*Problem*: Every line from the first record below down to the line that includes "[0:46.51-0:47.51]" must be reproduced exactly; the pictures are not.

*Listed entries*:
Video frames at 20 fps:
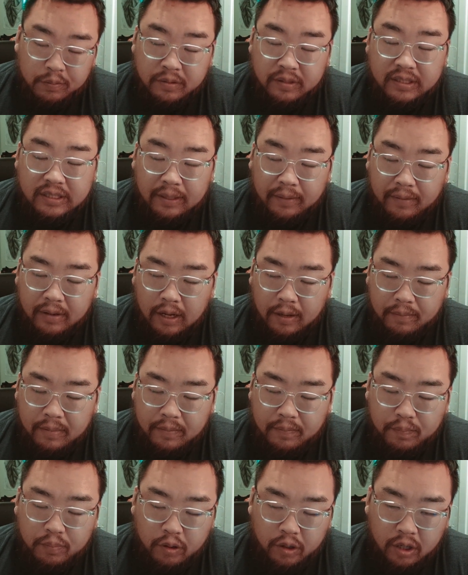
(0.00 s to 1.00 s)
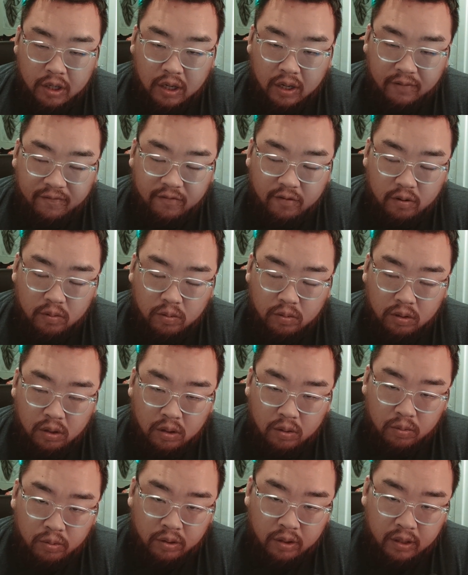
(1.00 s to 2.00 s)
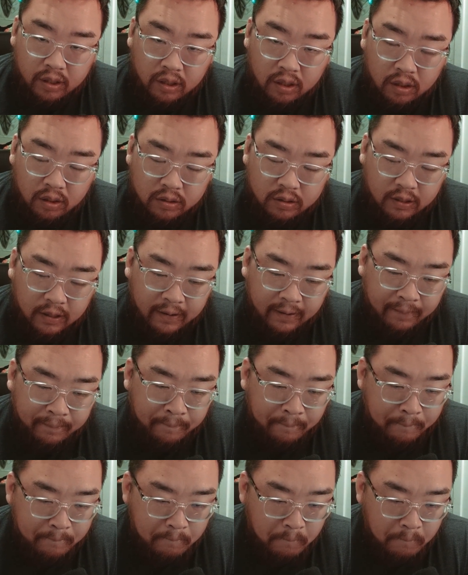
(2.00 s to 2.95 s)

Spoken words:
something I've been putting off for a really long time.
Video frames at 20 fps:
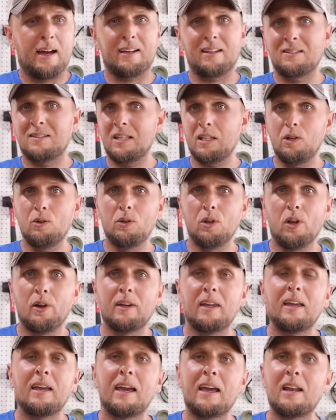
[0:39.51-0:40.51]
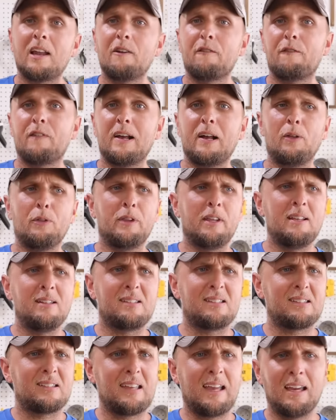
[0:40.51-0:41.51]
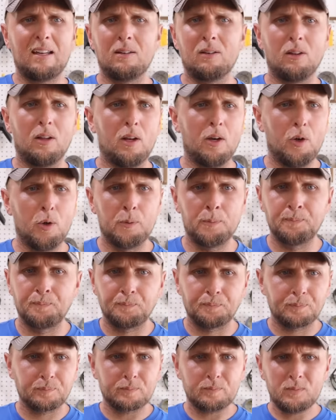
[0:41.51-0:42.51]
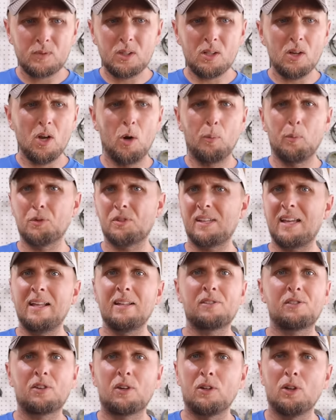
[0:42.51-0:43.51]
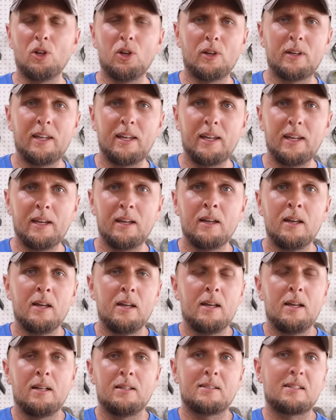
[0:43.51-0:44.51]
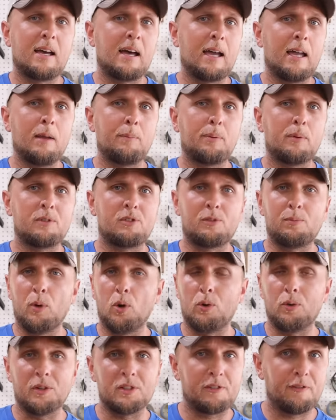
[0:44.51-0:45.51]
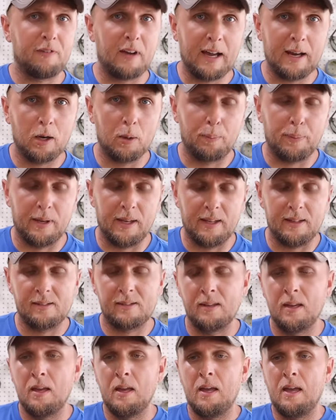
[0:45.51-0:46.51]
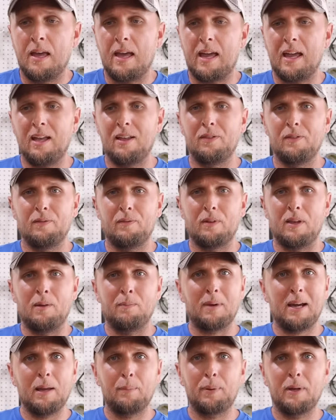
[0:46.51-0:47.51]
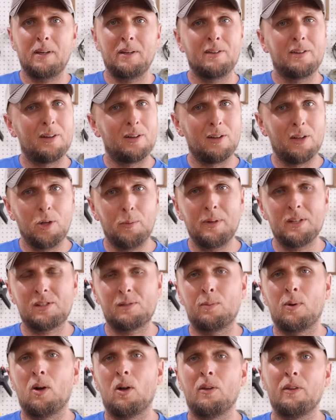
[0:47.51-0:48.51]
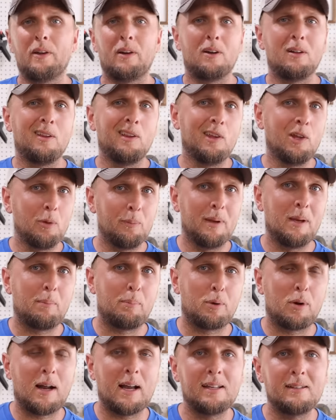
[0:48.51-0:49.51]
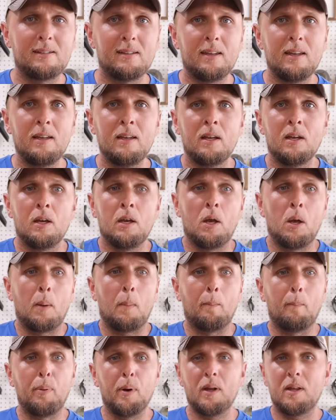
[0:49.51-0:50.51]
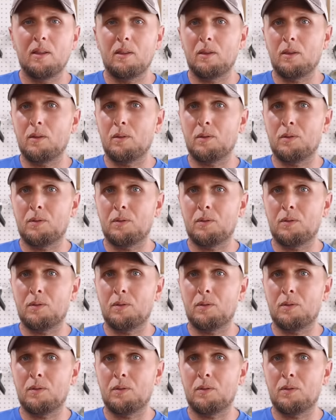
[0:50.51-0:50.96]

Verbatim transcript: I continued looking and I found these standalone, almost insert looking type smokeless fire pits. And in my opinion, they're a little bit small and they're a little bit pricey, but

*Exercise solution*:
Video frames at 20 fps:
(0.00 s to 1.00 s)
(1.00 s to 2.00 s)
(2.00 s to 2.95 s)

Spoken words:
something I've been putting off for a really long time.
Video frames at 20 fps:
[0:39.51-0:40.51]
[0:40.51-0:41.51]
[0:41.51-0:42.51]
[0:42.51-0:43.51]
[0:43.51-0:44.51]
[0:44.51-0:45.51]
[0:45.51-0:46.51]
[0:46.51-0:47.51]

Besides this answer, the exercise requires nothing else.